During the sixties and seventies, when Sydney and Melbourne were filling their harbours with the finest ships in the British Mercantile Marine, Adelaide, in a smaller way, was carrying on an ever increasing trade of her own, in which some very smart little clippers were making very good money and putting up sailing records which could well bear comparison with those made by the more powerful clippers sailing to Hobson's Bay and Port Jackson. ... Their captains, however, were always keen in rivalry and put a high value on their reputations as desperate sail carriers. They made little of weather that would have scared men who commanded ships of three times the tonnage of those little Adelaide clippers, and they were not afraid of a little water on deck. — Basil Lubbock in The Colonial Clippers (1921)

Her last trip was uneventful until almost home. She left Adelaide on 14 November 1875 laden with copper and wool and reached the Channel on 19 February. She sighted the usual lights: Bishop Rock, The Lizard and Start Point, and St Catherine's Point, but not the light at Beachy Head, which was where Coonatto foundered. There were no injuries, and much of the cargo was saved, but the ship broke up and was lost.

A Board of Trade enquiry found Captain Hillman negligent in not sounding for depth when his position was in doubt, and his certificate was suspended for three months. These circumstances closely mirrored the loss of the under John Legoe of the same company just four years earlier.

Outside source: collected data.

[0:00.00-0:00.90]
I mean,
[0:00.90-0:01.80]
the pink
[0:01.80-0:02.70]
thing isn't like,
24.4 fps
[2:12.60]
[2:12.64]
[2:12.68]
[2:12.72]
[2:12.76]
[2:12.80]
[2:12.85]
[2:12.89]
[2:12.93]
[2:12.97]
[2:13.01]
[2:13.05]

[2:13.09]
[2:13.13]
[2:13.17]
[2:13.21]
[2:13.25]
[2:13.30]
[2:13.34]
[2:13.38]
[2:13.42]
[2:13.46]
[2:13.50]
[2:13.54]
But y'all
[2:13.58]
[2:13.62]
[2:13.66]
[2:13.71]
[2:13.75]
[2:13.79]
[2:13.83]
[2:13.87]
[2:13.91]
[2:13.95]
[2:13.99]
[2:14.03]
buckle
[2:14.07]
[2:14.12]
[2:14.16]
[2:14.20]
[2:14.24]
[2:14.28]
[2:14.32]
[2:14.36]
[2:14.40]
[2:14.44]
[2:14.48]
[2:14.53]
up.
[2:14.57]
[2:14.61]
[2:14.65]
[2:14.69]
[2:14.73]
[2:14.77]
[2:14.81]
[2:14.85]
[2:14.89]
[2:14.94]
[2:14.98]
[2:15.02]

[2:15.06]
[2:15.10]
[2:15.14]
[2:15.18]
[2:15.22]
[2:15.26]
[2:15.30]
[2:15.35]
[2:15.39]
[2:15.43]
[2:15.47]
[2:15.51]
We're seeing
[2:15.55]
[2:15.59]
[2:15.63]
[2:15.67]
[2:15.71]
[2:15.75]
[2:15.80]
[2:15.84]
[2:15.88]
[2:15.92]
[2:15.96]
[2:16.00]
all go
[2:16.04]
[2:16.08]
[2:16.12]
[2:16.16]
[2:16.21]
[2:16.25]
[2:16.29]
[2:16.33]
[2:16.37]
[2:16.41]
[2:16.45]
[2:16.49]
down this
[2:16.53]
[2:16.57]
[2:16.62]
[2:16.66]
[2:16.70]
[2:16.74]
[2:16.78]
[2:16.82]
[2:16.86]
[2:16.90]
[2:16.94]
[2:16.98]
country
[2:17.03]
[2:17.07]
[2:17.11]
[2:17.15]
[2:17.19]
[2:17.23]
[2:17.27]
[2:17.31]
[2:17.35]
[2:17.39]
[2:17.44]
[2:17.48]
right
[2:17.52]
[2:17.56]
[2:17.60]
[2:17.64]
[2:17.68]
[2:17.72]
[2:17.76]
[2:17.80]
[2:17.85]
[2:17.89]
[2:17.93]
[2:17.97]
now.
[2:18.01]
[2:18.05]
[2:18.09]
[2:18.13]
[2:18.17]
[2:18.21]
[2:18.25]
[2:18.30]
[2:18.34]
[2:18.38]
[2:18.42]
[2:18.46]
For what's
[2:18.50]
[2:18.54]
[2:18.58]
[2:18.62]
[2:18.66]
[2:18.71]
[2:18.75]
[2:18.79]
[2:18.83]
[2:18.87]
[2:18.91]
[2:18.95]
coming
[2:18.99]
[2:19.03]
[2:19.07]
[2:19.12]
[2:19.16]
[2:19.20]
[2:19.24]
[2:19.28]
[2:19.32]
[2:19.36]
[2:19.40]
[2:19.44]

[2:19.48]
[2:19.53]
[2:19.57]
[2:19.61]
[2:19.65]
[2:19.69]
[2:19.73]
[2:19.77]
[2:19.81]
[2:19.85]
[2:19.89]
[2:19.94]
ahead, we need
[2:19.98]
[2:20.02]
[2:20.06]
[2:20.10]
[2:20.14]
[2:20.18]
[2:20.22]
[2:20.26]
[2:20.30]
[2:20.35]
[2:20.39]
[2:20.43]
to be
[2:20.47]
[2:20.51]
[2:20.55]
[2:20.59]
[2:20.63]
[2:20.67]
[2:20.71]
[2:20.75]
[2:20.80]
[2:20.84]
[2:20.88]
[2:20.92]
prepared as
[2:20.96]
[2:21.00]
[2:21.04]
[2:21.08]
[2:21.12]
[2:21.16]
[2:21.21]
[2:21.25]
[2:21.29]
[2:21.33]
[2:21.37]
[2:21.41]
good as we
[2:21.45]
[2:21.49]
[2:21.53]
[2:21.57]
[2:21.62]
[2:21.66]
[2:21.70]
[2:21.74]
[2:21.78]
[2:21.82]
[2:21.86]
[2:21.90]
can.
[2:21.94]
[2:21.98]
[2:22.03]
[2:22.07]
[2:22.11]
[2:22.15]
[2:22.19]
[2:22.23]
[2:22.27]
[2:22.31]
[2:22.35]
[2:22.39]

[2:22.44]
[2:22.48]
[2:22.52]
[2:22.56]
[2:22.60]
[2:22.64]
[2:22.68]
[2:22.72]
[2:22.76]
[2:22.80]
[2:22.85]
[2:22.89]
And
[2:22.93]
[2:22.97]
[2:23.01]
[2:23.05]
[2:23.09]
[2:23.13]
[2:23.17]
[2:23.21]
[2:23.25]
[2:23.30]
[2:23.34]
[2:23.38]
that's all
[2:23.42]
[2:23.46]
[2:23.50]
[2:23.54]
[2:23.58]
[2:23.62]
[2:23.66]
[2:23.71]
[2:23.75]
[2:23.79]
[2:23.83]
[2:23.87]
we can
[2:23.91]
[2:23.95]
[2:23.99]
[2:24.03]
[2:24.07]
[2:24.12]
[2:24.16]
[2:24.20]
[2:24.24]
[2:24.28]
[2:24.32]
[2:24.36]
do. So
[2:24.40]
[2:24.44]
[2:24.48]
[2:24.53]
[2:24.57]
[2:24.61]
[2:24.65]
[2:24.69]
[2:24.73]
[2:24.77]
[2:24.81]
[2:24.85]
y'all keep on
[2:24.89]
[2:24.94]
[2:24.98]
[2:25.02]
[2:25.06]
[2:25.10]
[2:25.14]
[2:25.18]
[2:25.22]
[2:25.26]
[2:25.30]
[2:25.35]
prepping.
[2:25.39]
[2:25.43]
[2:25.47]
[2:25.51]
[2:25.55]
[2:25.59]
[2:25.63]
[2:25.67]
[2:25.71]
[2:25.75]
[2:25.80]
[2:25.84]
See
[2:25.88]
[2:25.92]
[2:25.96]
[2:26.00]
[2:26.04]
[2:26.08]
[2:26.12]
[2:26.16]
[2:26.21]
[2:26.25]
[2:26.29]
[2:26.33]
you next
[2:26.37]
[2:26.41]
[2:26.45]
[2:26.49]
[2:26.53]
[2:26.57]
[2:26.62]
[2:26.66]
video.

A year later Hillman was appointed master of the Inch Kenneth (1866) of 1,120 tons, which on 23 September 1877 capsized and sank in the South Atlantic, the cause being attributed to the load, bags of wheat and linseed, shifting in heavy seas. 18 of her complement of 26 perished, Hillman included. The eight who survived had been at sea for three days in the lifeboat before being picked up by the Liverpool.